A refresh token is a long-lived credential issued by an authorization server during the OAuth 2.0 authorization code or resource owner password flows, used to obtain a new access token when the current one expires without requiring the user to re-authenticate. It is a critical component for maintaining persistent, secure sessions in applications, enabling seamless background API access while adhering to security best practices by keeping short-lived access tokens.
Glossary
Refresh Token

What is a Refresh Token?
A core credential in the OAuth 2.0 framework for maintaining secure, long-lived API sessions without repeated user logins.
The refresh token operates through a dedicated token endpoint, where the client presents the refresh token and its client credentials to request a fresh access token. This mechanism enhances security by limiting the exposure window of access tokens and allows for token revocation. In machine-to-machine (M2M) contexts using the client credentials flow, refresh tokens are typically not used, as the client authenticates directly for each new token request.
Key Characteristics of a Refresh Token
A refresh token is a long-lived credential used in OAuth 2.0 to obtain a new access token when the current one expires, without requiring the user to re-authenticate. Its design embodies specific security and operational principles.
Long-Lived Credential
A refresh token is designed to have a significantly longer lifespan than an access token. While an access token may expire in minutes or hours, a refresh token can be valid for days, weeks, or even months. This longevity is the core mechanism that enables seamless, long-term API access without forcing the user through repeated login prompts. The token's extended validity is managed and can be revoked by the authorization server at any time.

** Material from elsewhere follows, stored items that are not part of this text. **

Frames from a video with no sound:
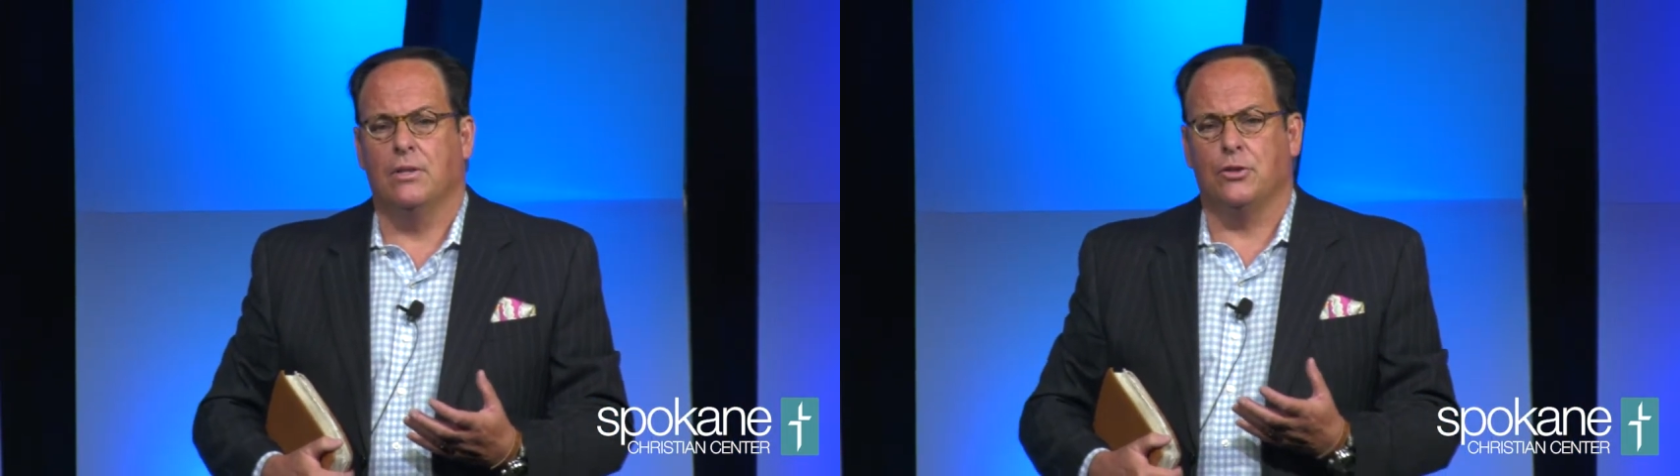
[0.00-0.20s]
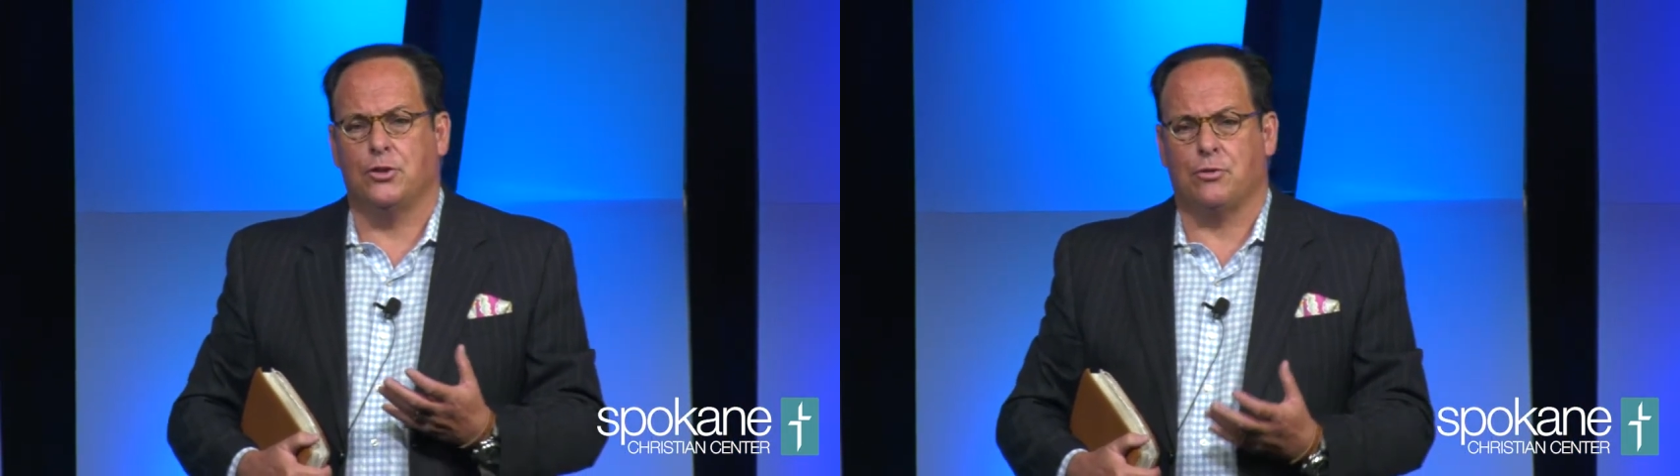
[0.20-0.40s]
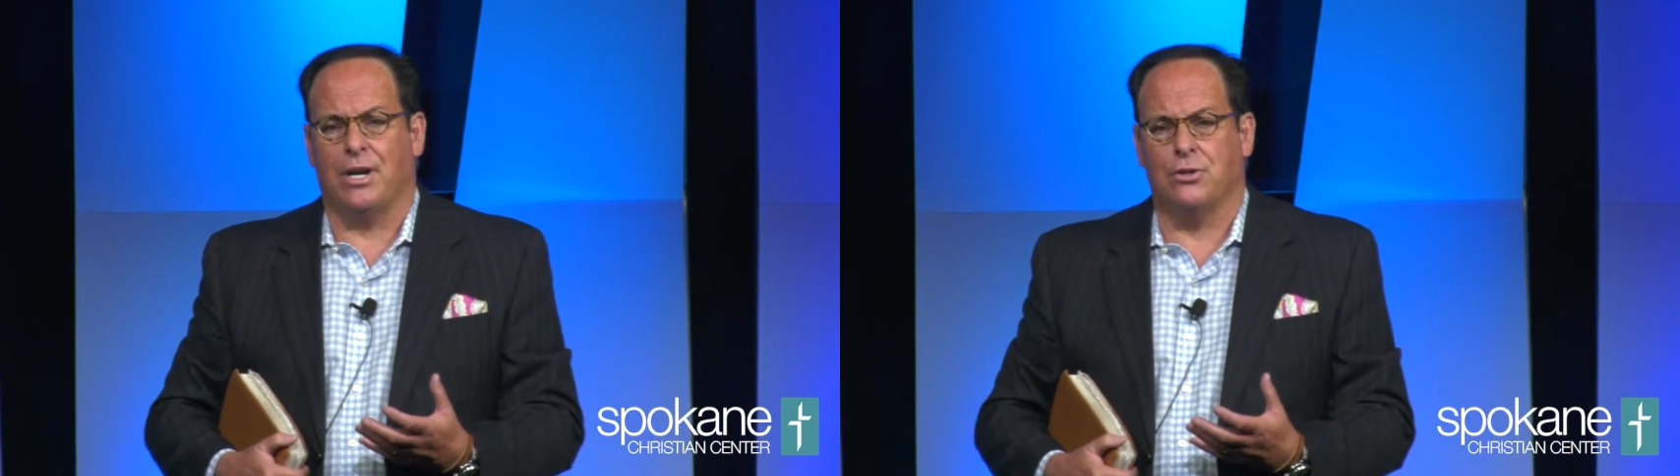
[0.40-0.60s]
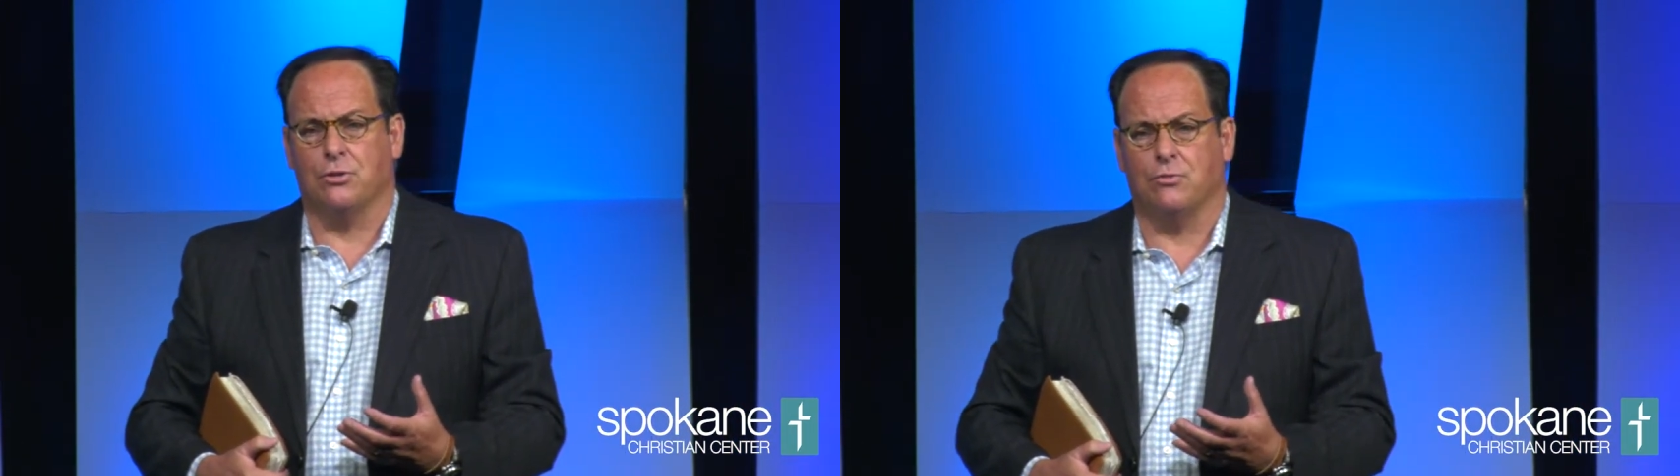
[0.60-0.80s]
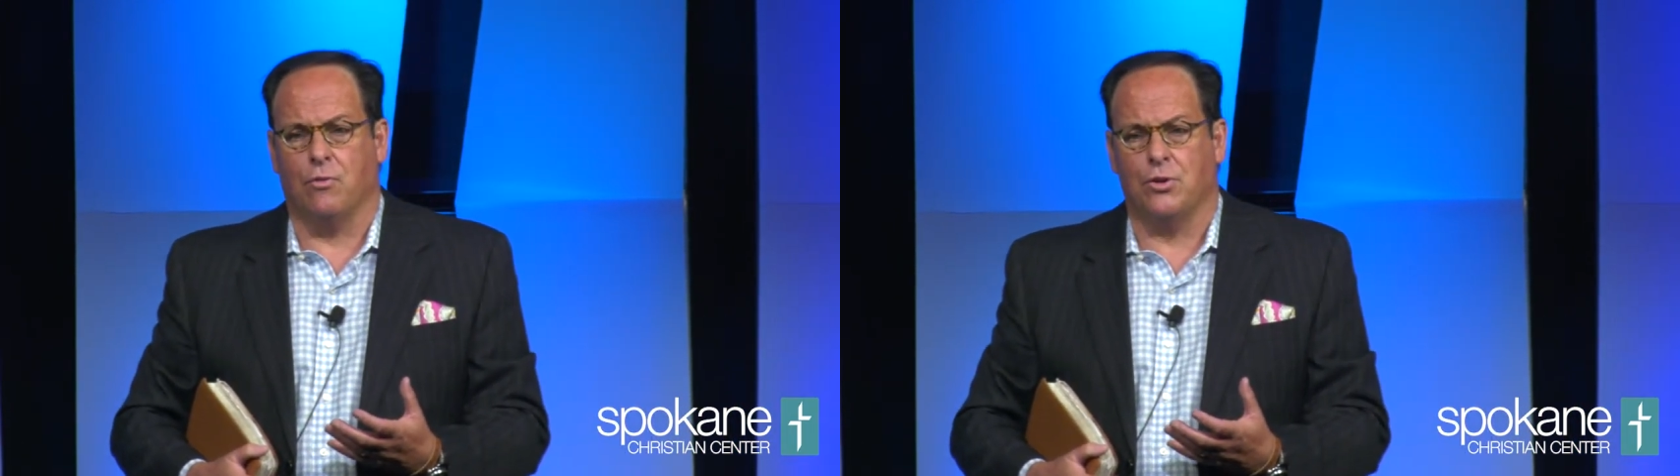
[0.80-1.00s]
The
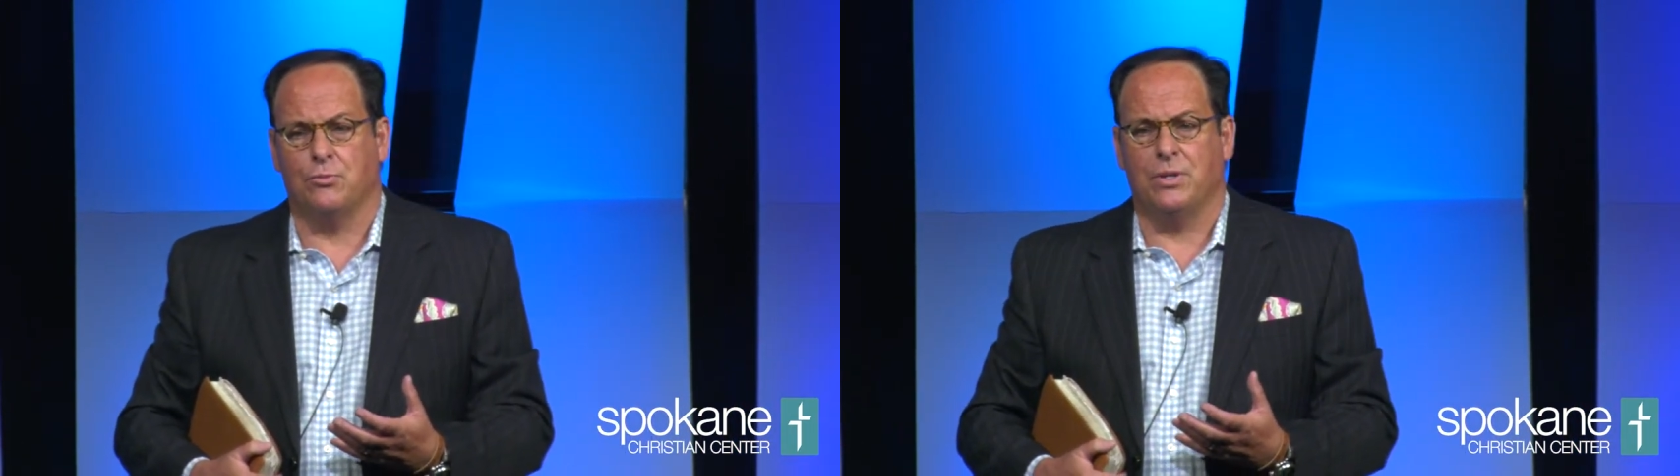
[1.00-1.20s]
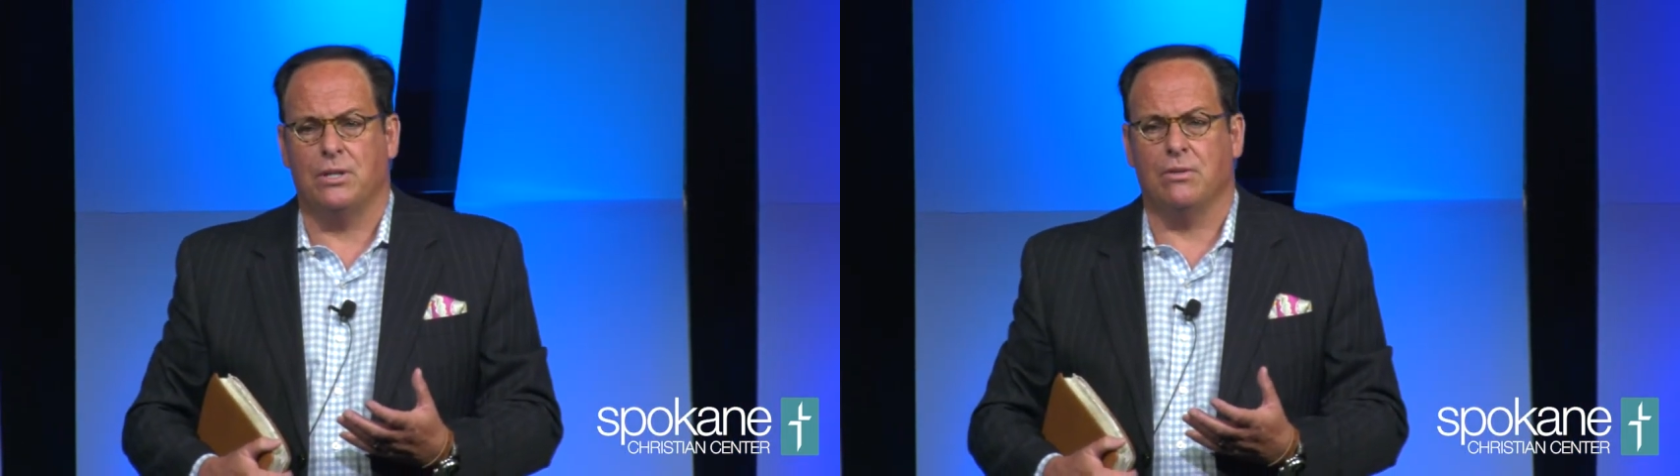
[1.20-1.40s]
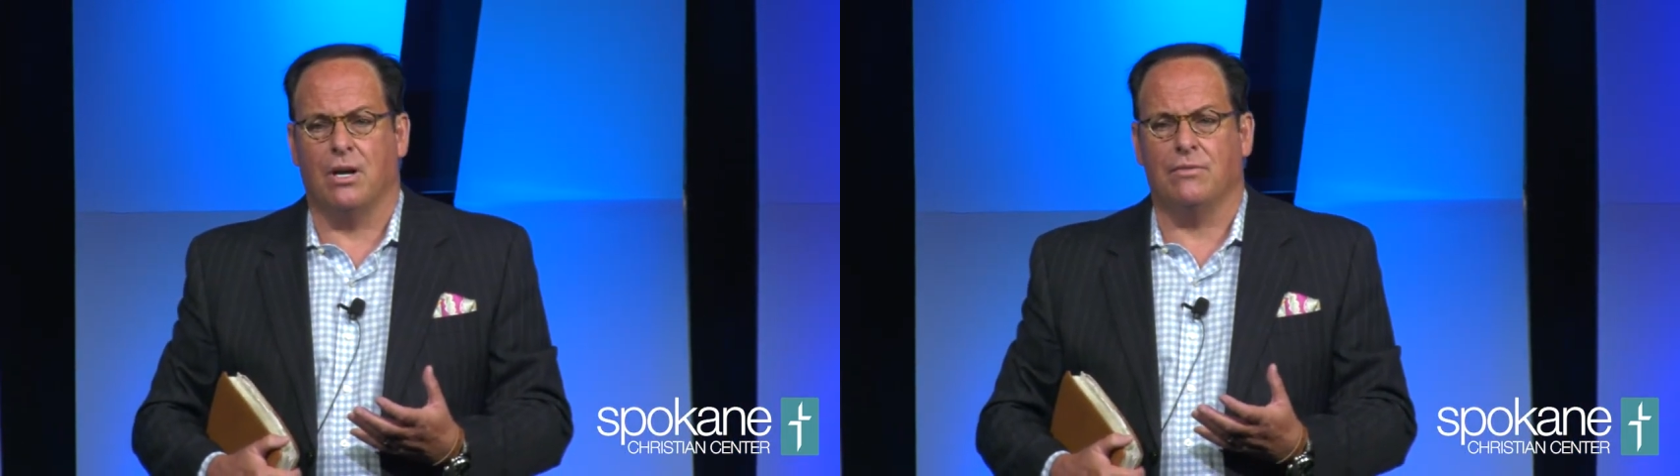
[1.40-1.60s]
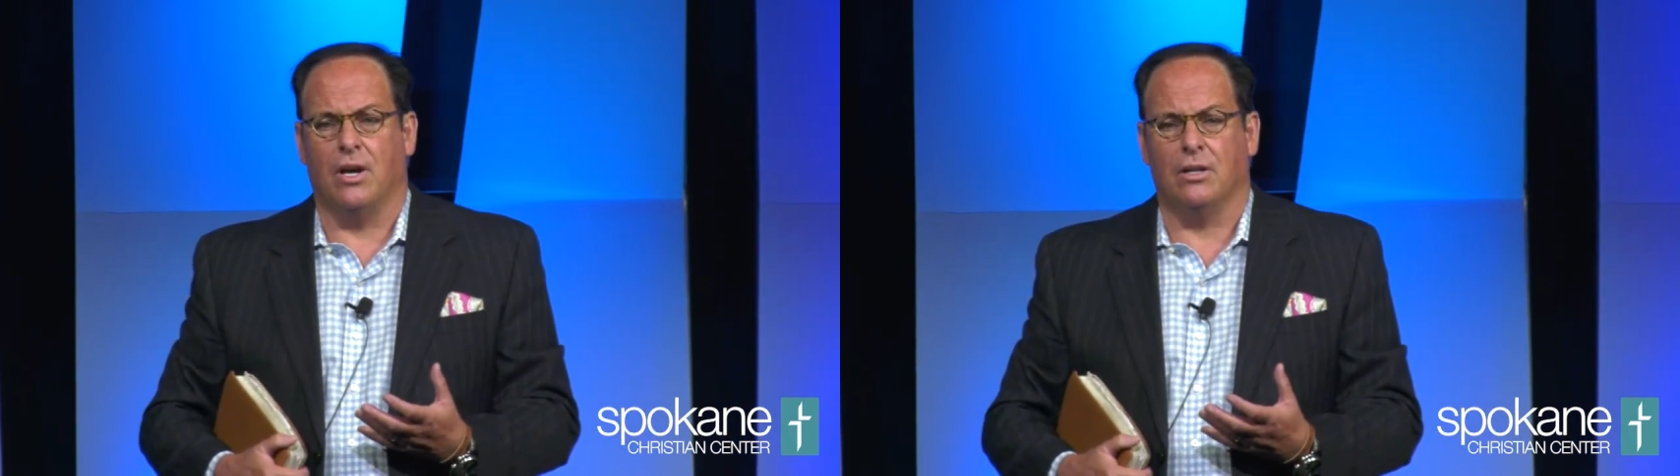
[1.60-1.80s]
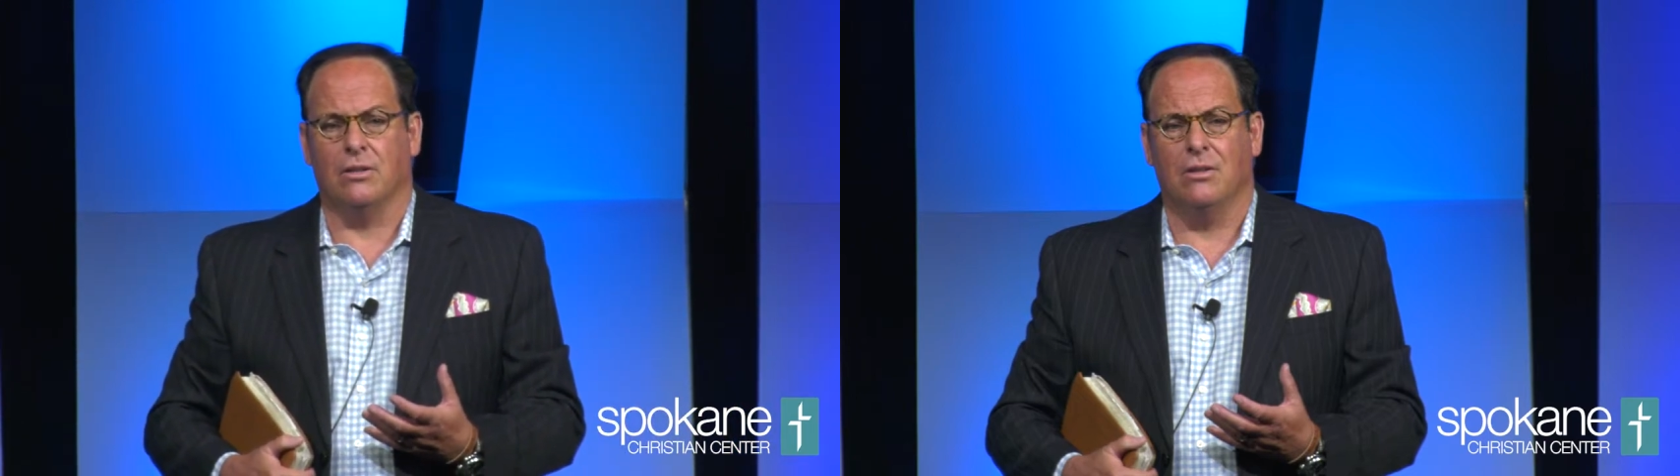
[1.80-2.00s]
stranger's voice we do not
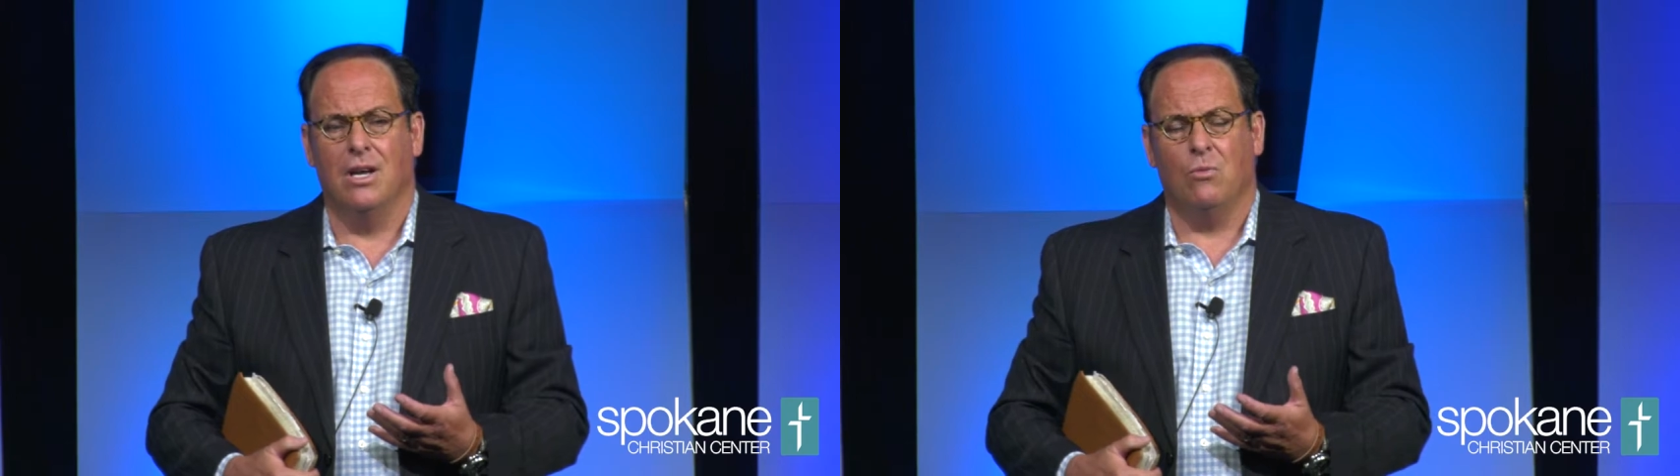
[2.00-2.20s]
follow.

Issued Alongside the Access Token
A refresh token is not requested independently. It is issued by the authorization server in the same response that delivers the initial access token, but only for specific OAuth 2.0 grant flows. The primary flows that support refresh tokens are:
- Authorization Code Flow (with PKCE)
- Resource Owner Password Credentials Flow (now discouraged)
- Device Authorization Flow It is explicitly not issued in the Client Credentials Flow, as that flow represents machine-to-machine communication without a user context to maintain.
Used to Obtain New Access Tokens
The sole, defined purpose of a refresh token is to be presented to the authorization server's token endpoint to request a fresh access token. This request is a background, server-to-server operation that does not involve the end-user. The client application sends the refresh token along with its client authentication credentials. Upon successful validation, the authorization server returns a new access token (and optionally a new refresh token). This cycle continues until the refresh token expires or is revoked.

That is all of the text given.